Having never tasted the white Heritage wine, I am not in a position to make comments about Jefferson's praise. A close second in his favorite wines would be the red Bordeaux wines. He had praise for so many of them to begin mentioning here, but as a sweeping generalization based on my experience of a couple of years ago while on a Viking River tour of Bordeaux, I would totally agree with him. They were all fantastic, making it a near impossibility to pick a favorite.

Surprisingly, Jefferson's taste for Champagne was a preference for the non-sparkling version.

His love for wine didn't stop with France, but continued into Germany with his praise for the wines out of Mosel and the Rheingau regions. He even wanted to take some vines from this region back to America. (There is no evidence that this took place.)

In Italy, Jefferson fell in love with the wine made from the Nebbiolo grape, which produces some of Italy's most renowned wines in Barolo and Barbaresco. He found the Nebbiolo wines about as silky as Madeira, as astringent as Bordeaux and as brisk as Champagne - declaring it to be a "pleasing wine." The Barolo and Barbaresco wines of today are dry, not sweet, and have no effervescence because the style of wines has changed.

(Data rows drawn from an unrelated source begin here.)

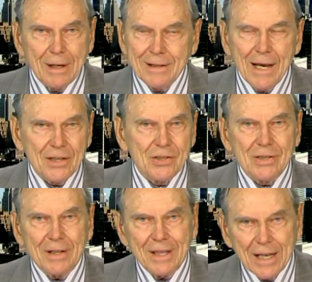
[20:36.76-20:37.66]
yes,
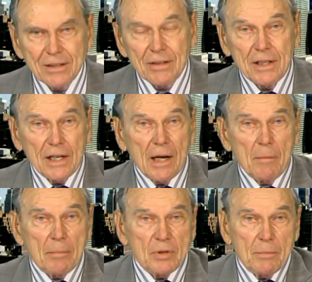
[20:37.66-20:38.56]
at the end of the day, I'm
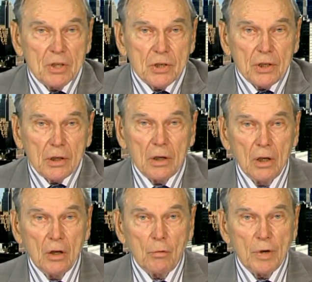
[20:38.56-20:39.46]
optimistic
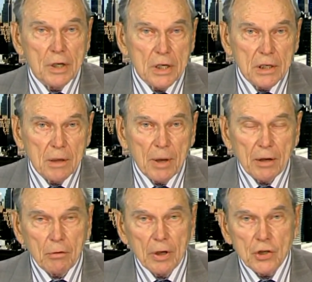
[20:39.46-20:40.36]
we need a
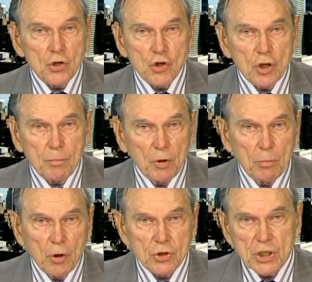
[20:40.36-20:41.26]
better relationship on
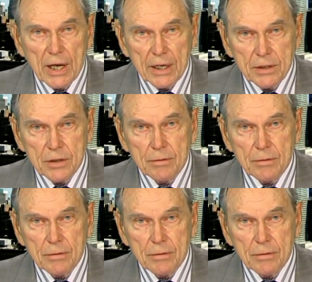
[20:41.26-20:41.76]
both sides.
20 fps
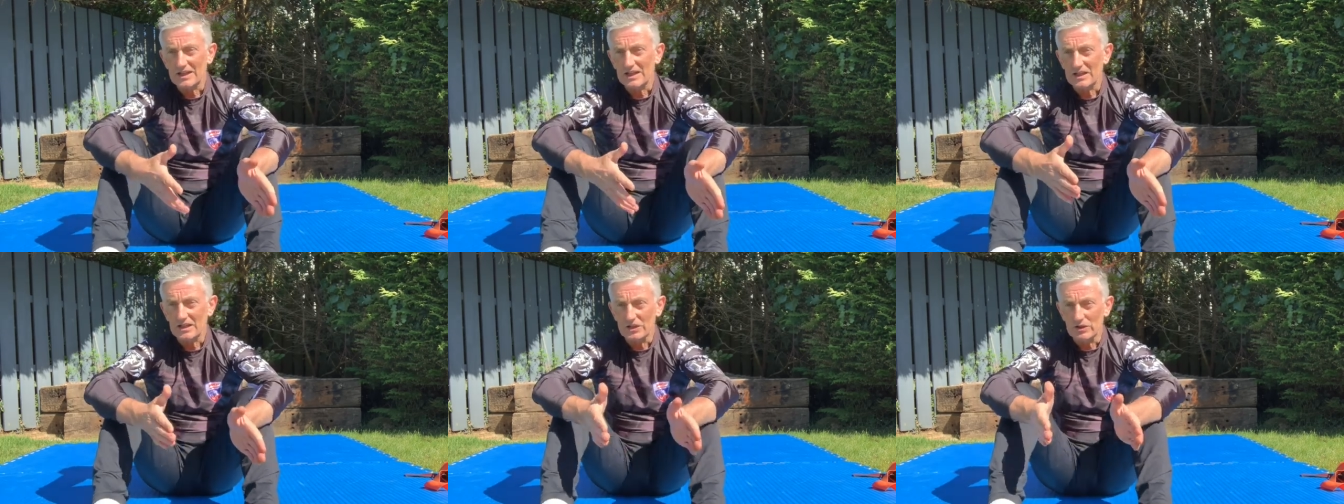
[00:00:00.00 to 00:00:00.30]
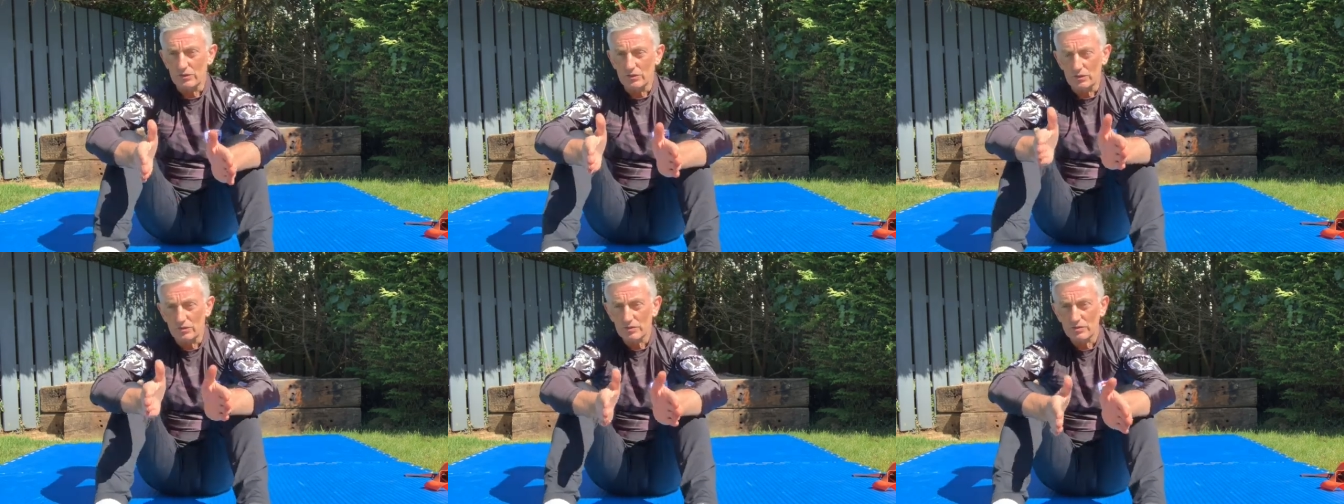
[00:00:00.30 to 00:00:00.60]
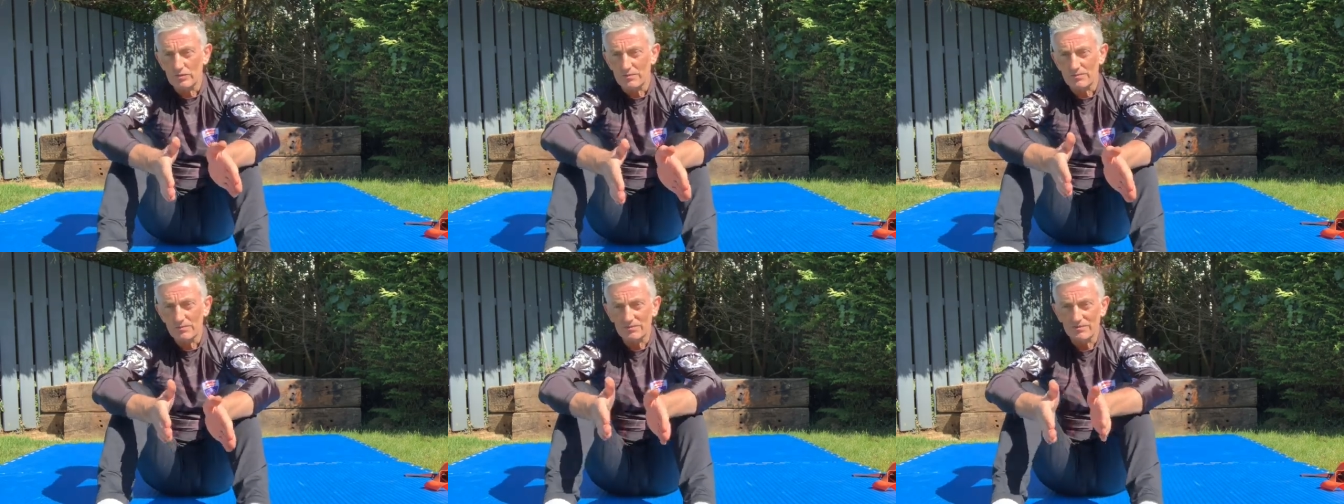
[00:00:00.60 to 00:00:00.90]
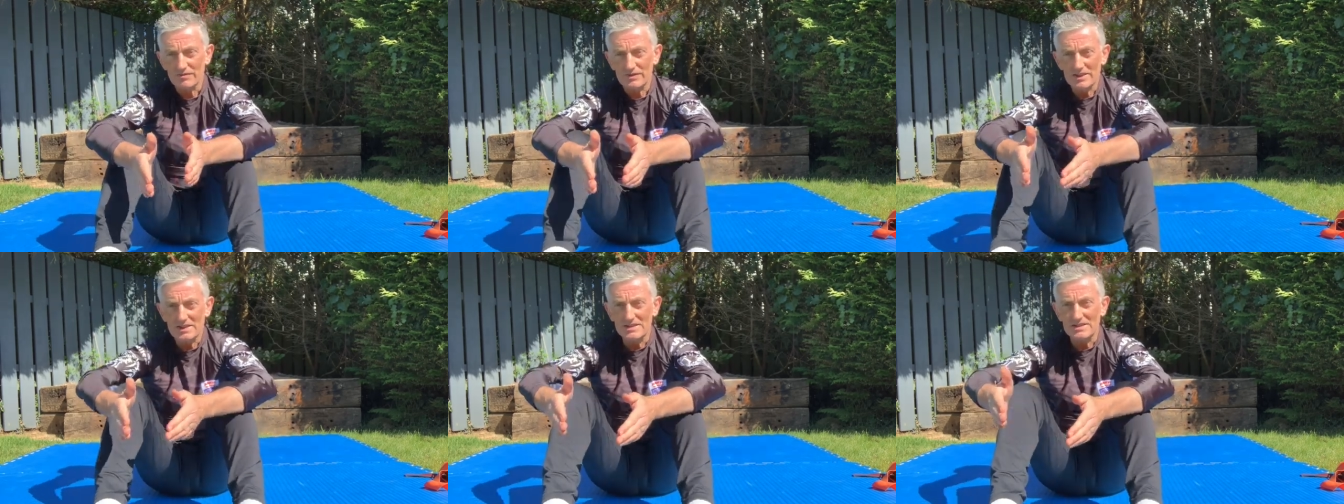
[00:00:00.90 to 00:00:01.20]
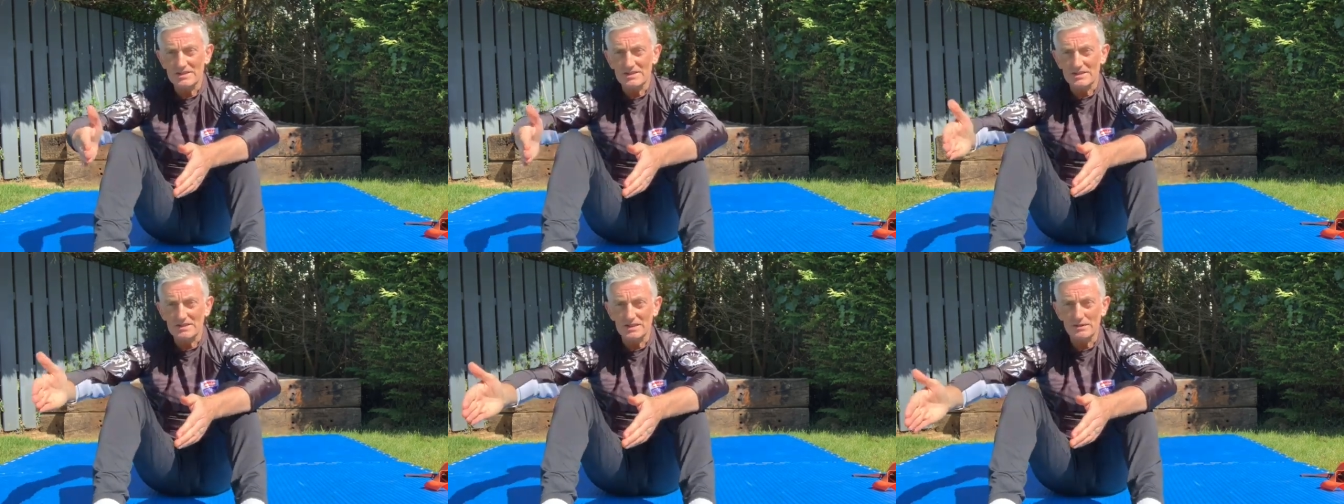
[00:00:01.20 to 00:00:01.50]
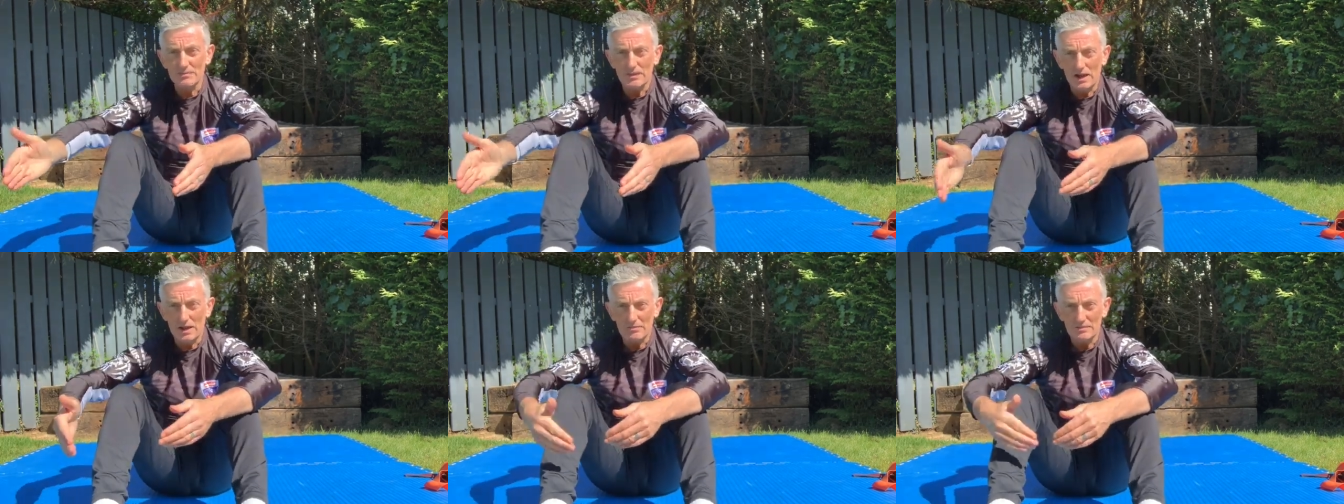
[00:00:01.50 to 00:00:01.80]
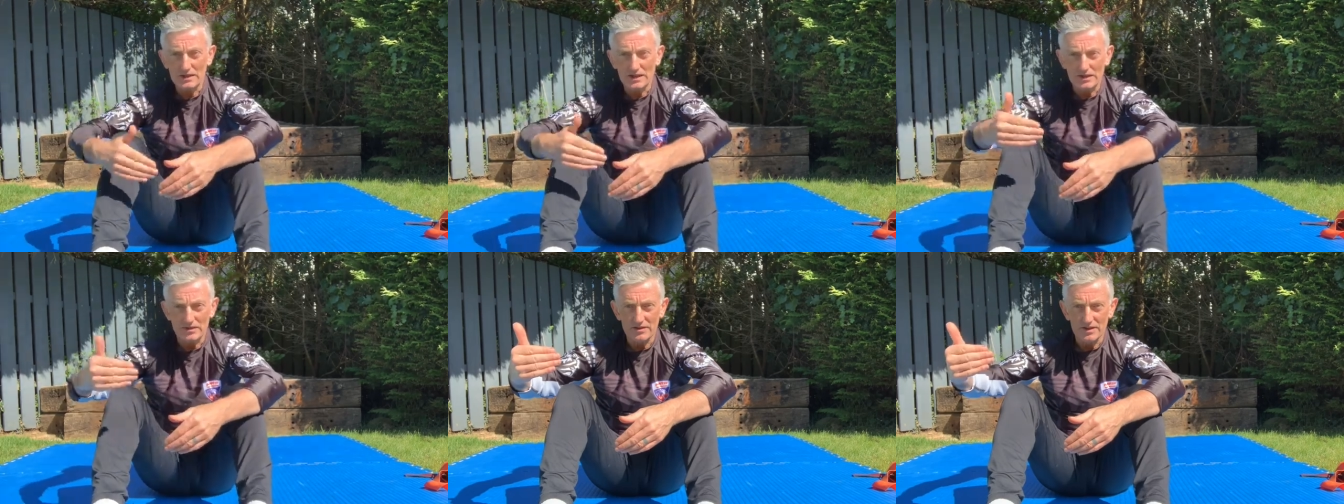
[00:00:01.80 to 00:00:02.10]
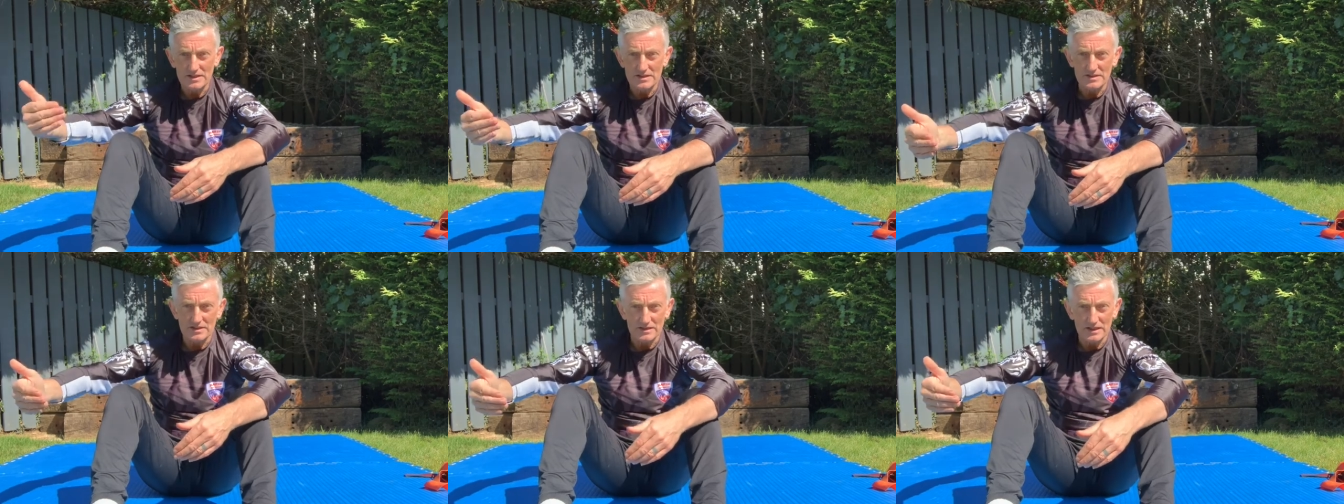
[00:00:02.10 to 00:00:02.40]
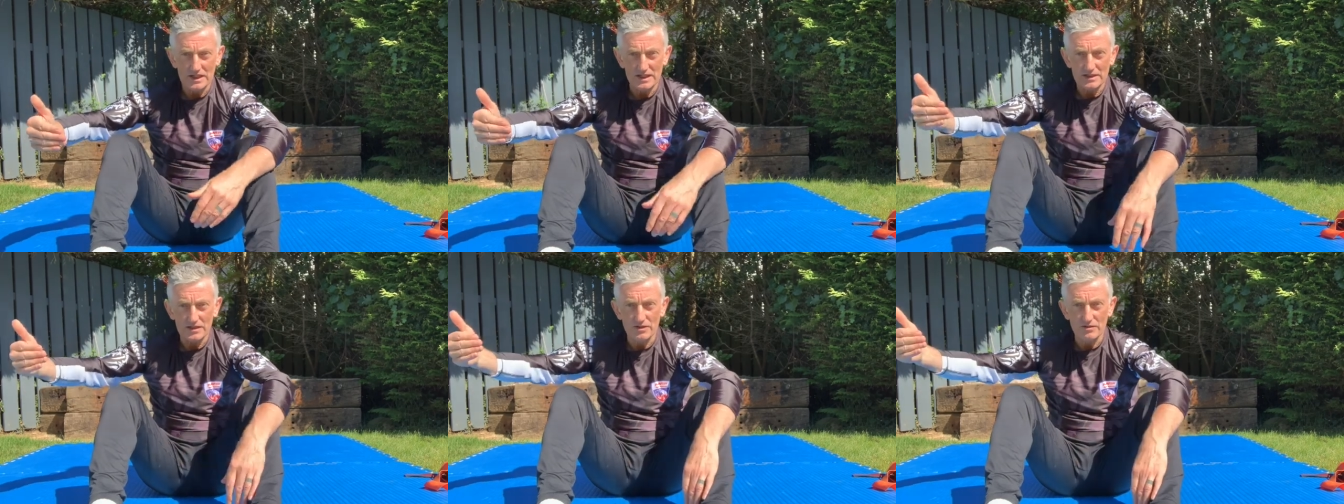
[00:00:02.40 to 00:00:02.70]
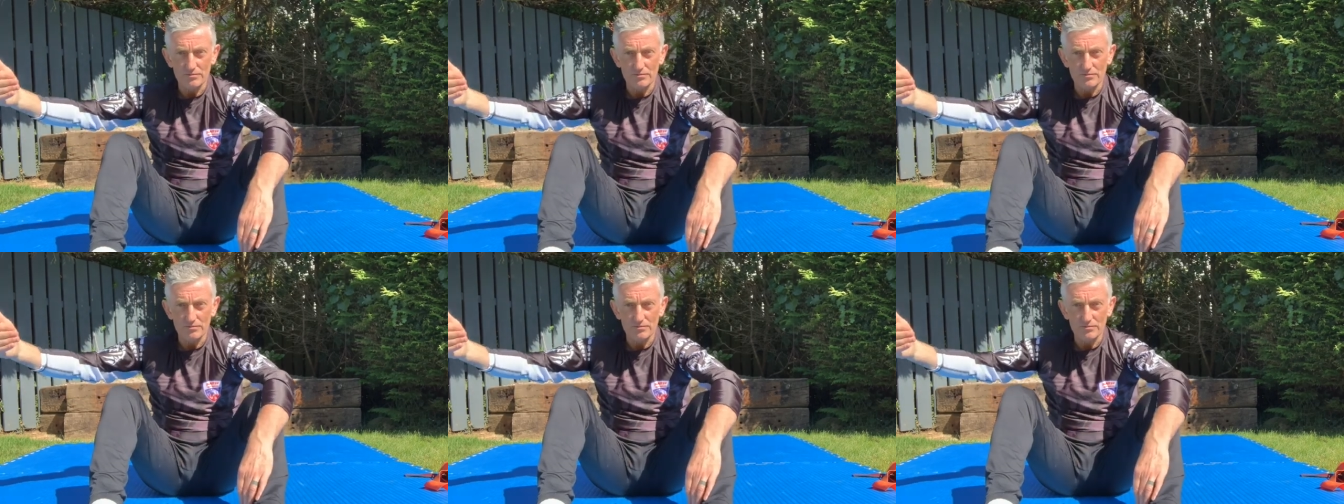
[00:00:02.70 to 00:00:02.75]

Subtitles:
You know, sleep apnea and things like that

Spanish and Portuguese wines made his favorite list as well, not wanting to suffer the privation of missing out on his daily Spanish dry sherry. His unvarnished enthusiasm of Madeira was obvious when he agreed to split a pipe (110 gallons) with Marquis de Lafayette while in Paris.

As a reminder, April 17 is International Malbec World Day, definitely a favorite red of mine. I am certain - because of its French heritage - Jefferson would have lavished it with praise.